===== Given entries

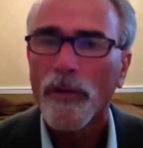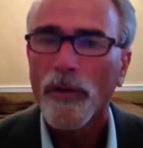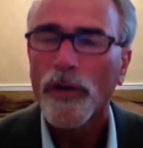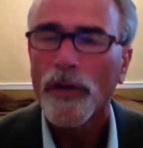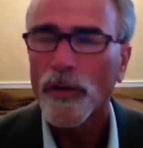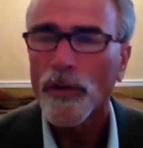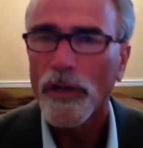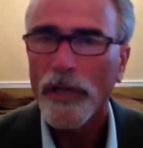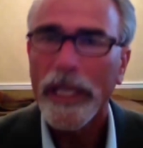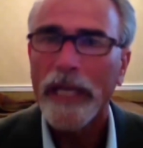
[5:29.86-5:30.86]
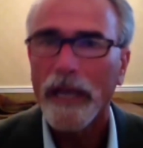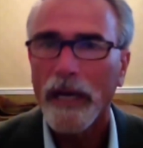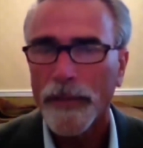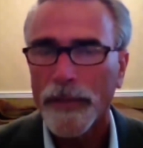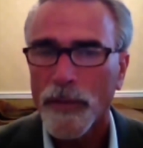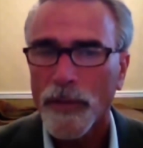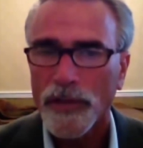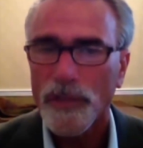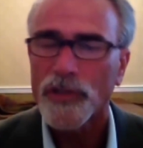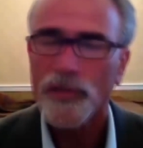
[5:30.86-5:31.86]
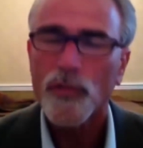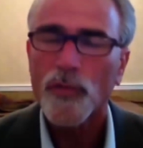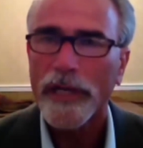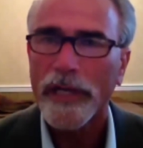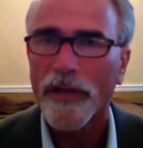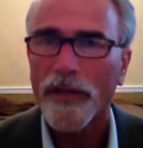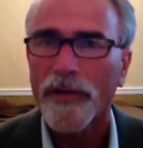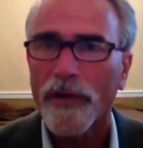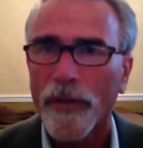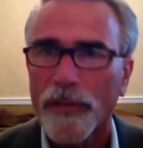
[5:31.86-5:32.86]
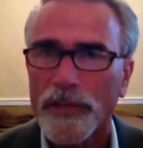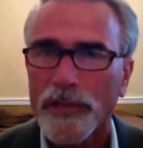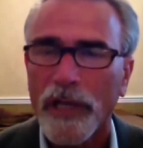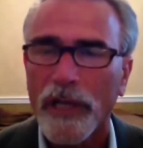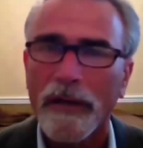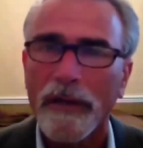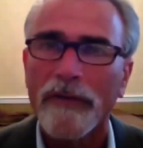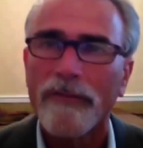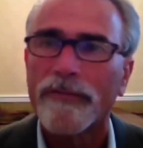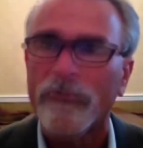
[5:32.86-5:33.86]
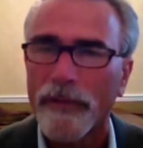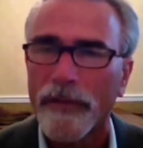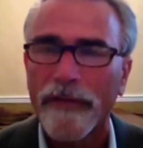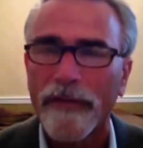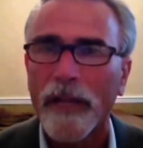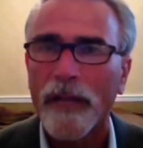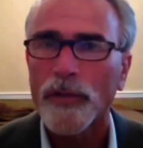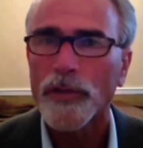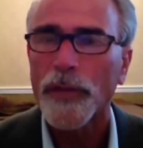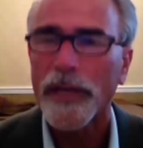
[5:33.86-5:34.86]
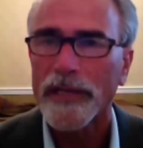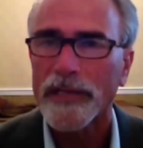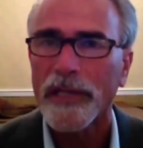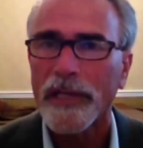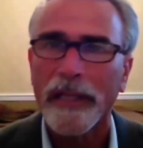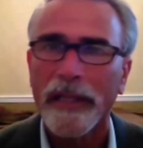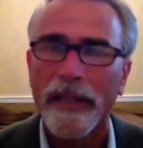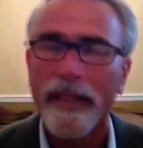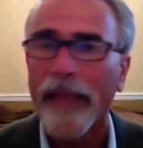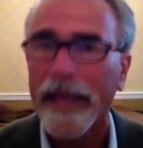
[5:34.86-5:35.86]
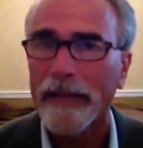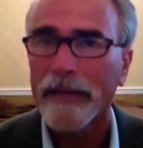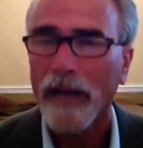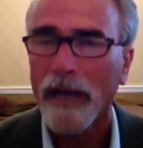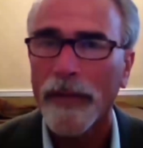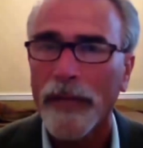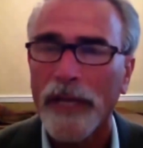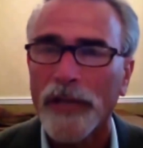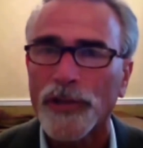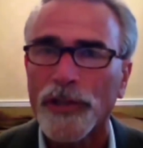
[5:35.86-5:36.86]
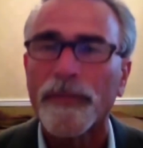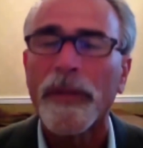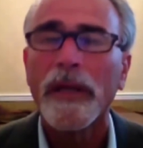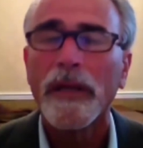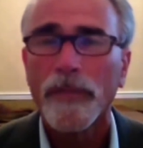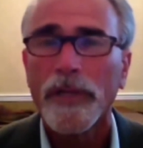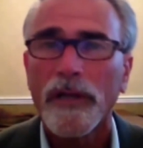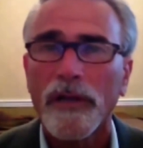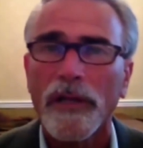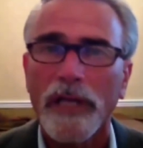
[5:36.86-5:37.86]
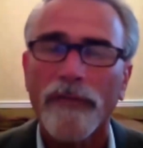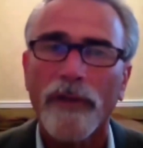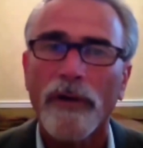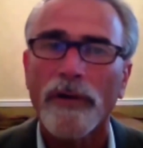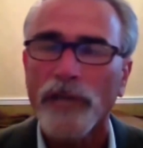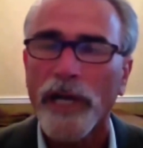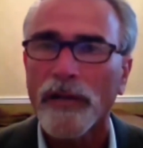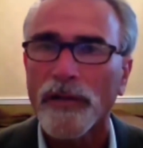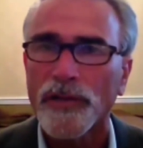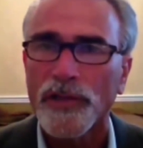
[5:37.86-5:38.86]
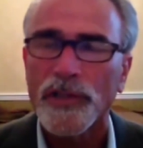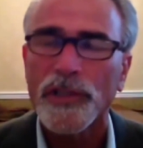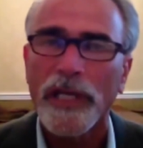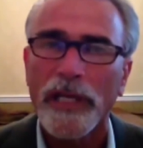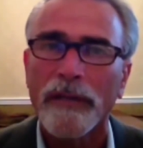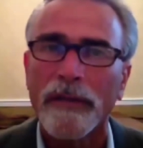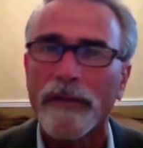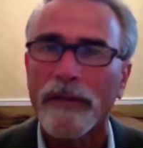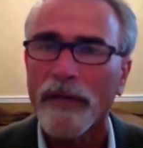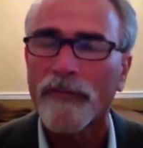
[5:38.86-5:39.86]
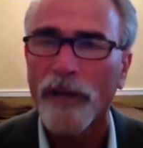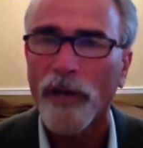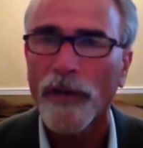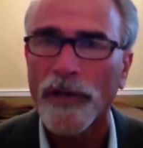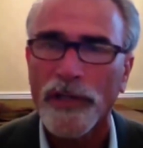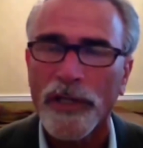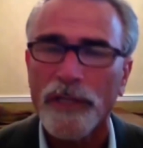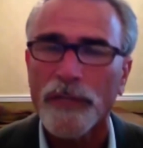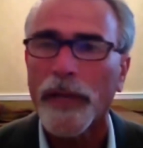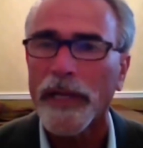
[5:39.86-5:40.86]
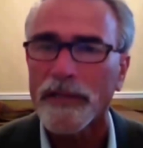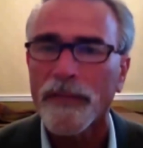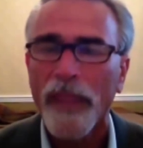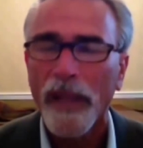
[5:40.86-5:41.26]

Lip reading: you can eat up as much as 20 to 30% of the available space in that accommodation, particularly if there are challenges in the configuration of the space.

==========
===== Given entries

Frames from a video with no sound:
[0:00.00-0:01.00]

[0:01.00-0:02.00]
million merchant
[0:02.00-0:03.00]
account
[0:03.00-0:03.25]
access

==========

■ **What is being asked**
The answer must be the part of the records that opens with the line containing "[5:34.86-5:35.86]" and closes with the line containing "Lip reading: you", reproduced exactly, with no pictures.

■ **Task output**
[5:34.86-5:35.86]
[5:35.86-5:36.86]
[5:36.86-5:37.86]
[5:37.86-5:38.86]
[5:38.86-5:39.86]
[5:39.86-5:40.86]
[5:40.86-5:41.26]

Lip reading: you can eat up as much as 20 to 30% of the available space in that accommodation, particularly if there are challenges in the configuration of the space.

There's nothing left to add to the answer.